Forms of Indigenous and Decolonial Education That Support Thriving in Times of Changing Climate  
—Megan Bang

January 16, 2024, 8:30 am – 2:30 pm: Mounds View Community Center (5394 Edgewood Dr, Mounds View, MN 55112)

Registration for this event is now closed. Sorry, refunds will not be applied.

Megan Bang

This talk will consider key dimensions of Indigenous and decolonial education that help to create equitable and just forms of learning for all students. It will explore the ways in which culture and identity are central to learning and instruction and importantly how to reimagine family and community engagement that both improve learning and transform historically accumulating power dynamics that have and continue to characterize schooling. The talk will share two examples of new models of education intended to concretize these broader issues, one called Indigenous STEAM that serves 1-12th graders and the other called Learning in Places, focused on PK-5, which are working towards these ends to concretize the broader issues. Both of these projects take seriously the socio-ecological realities, alongside issues of equity and justice, that youth will navigate across their life course.

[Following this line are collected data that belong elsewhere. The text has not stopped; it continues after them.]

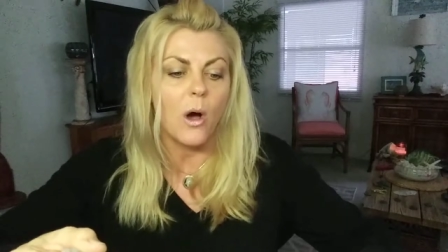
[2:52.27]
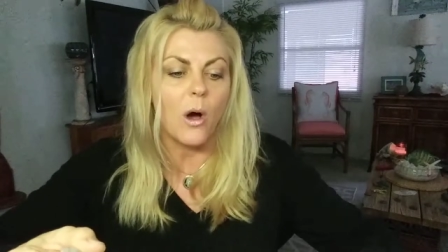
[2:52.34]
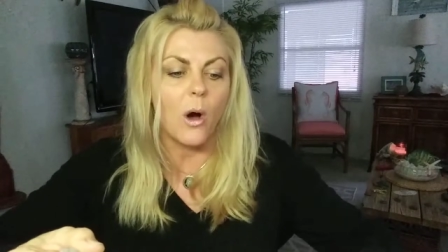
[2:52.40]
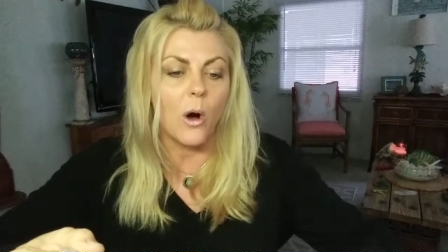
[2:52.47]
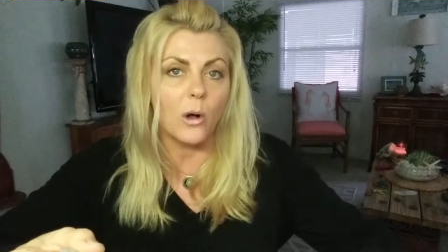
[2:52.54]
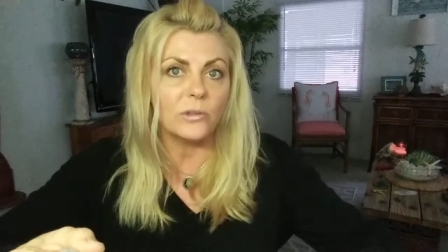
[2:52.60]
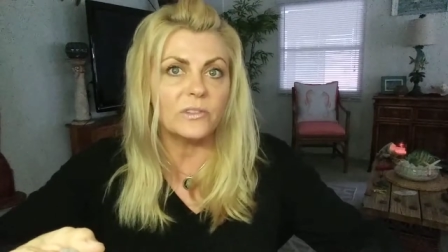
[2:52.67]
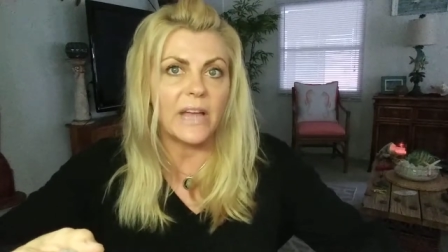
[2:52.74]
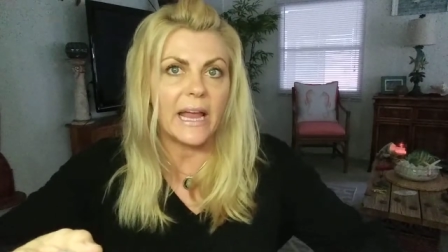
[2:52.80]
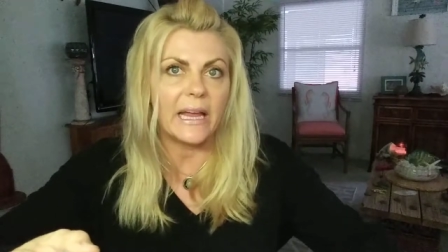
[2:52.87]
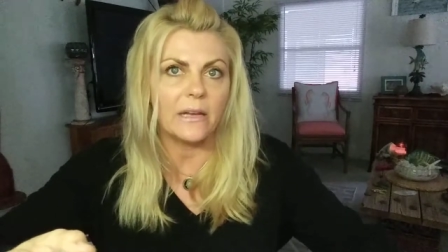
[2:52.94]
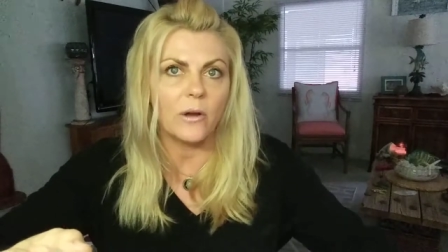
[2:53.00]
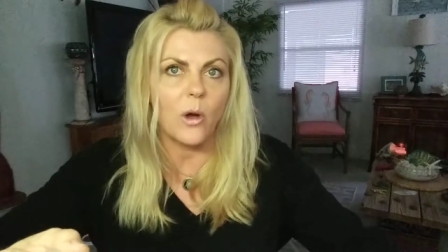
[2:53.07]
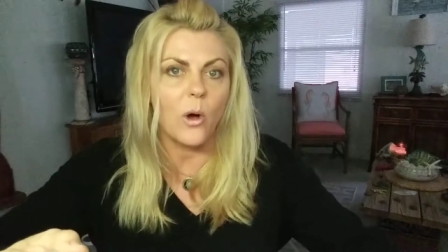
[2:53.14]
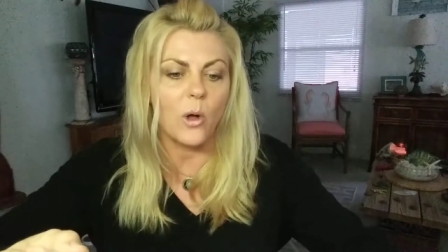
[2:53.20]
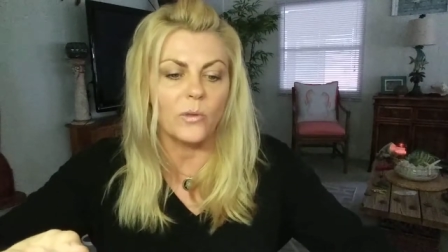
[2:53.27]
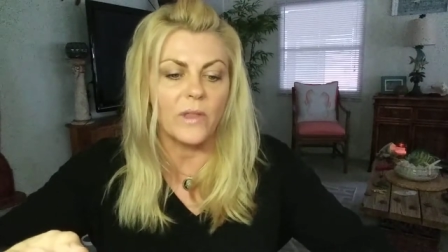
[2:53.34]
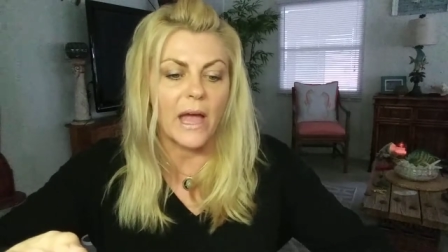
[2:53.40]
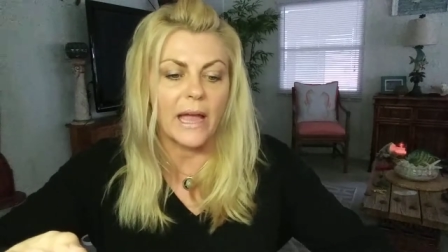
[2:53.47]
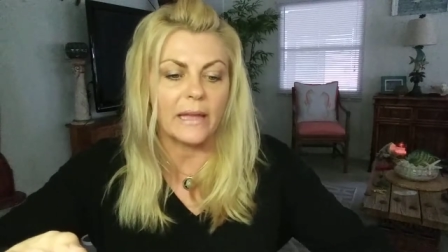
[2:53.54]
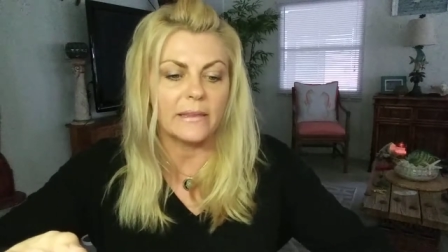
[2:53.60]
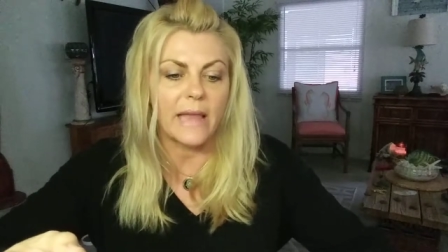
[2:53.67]
all day and all
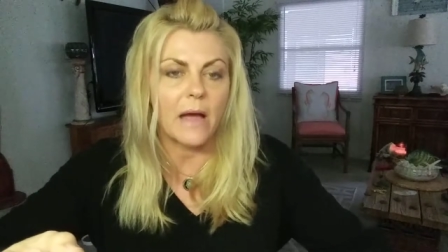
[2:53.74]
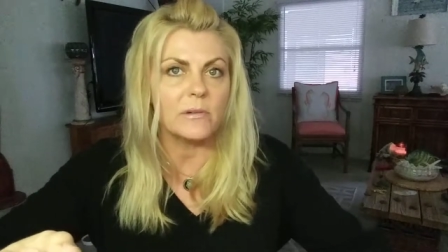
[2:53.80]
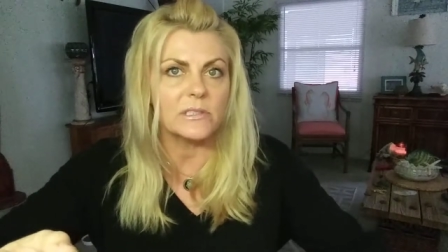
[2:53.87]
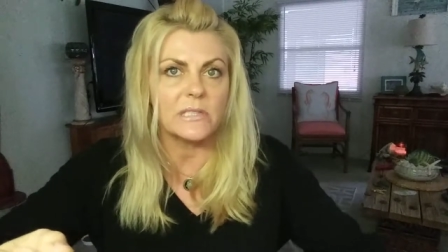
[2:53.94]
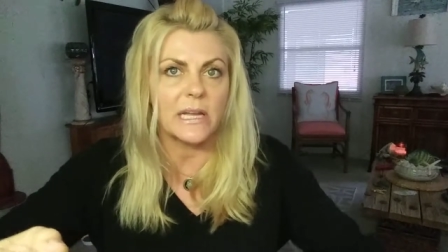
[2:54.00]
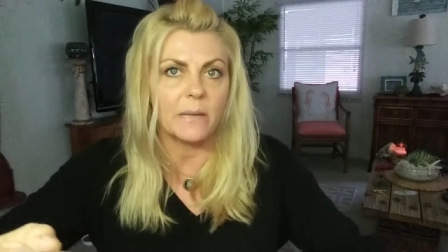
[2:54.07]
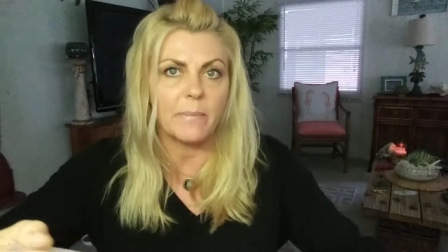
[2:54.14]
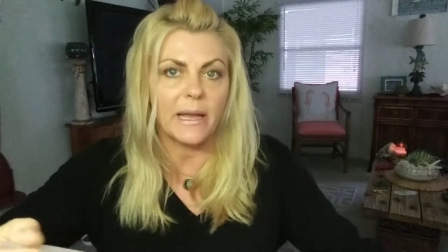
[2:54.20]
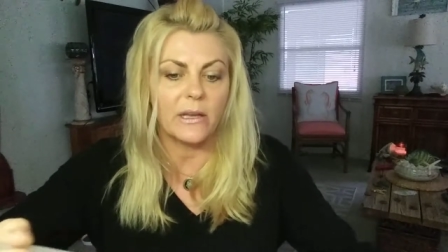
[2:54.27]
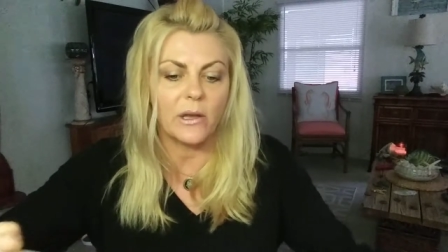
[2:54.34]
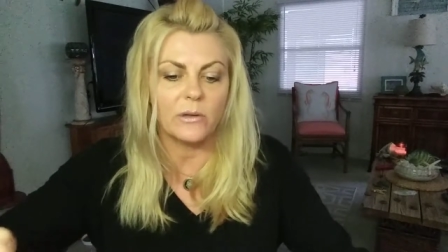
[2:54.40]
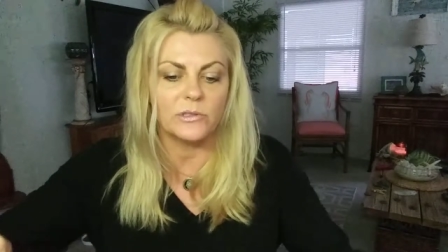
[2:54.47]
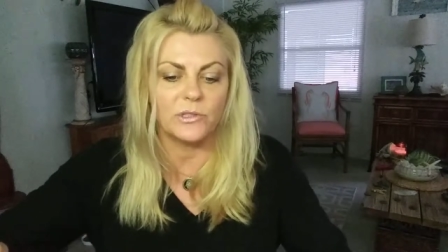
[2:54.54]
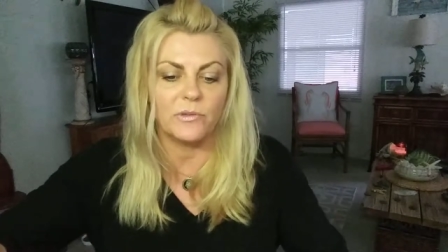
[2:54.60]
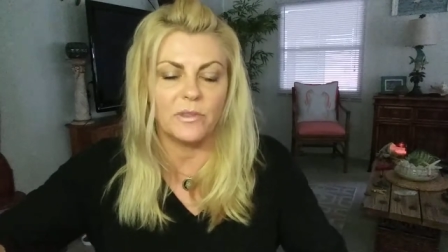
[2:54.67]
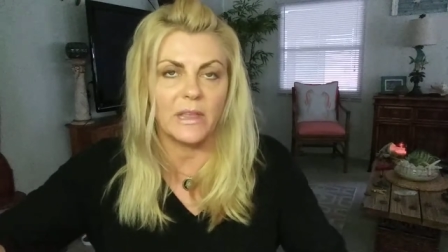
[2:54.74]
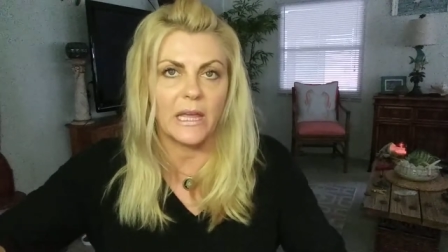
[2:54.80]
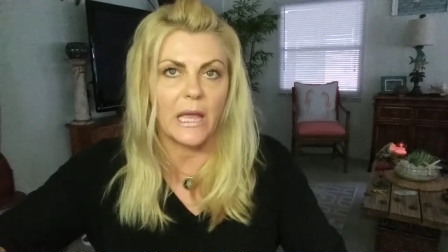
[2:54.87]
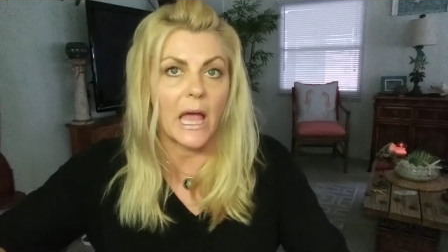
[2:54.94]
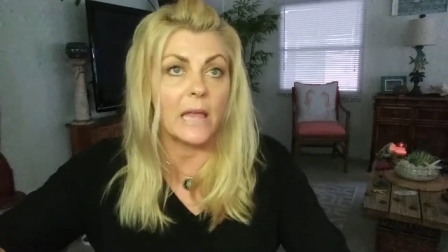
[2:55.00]
night. That was like my go-to thing.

Megan Bang (Ojibwe and Italian descent) is a Professor of the Learning Sciences and Director of the Center for Native American and Indigenous Research. Dr. Bang studies dynamics of culture, learning, and development broadly with a specific focus on the complexities of navigating multiple meaning systems in creating and implementing more effective and just learning environments in science, technology, engineering, arts, and mathematics education. She focuses on reasoning and decision- making about complex socio-ecological systems in ways that intersect with culture, power, and historicity. Central to this work are dimensions of identity, equity and community engagement. She works closely with Indigenous communities. Dr. Bang currently serves on the Board of Science Education at the National Academy of Sciences and is a member of the National Academy of Education.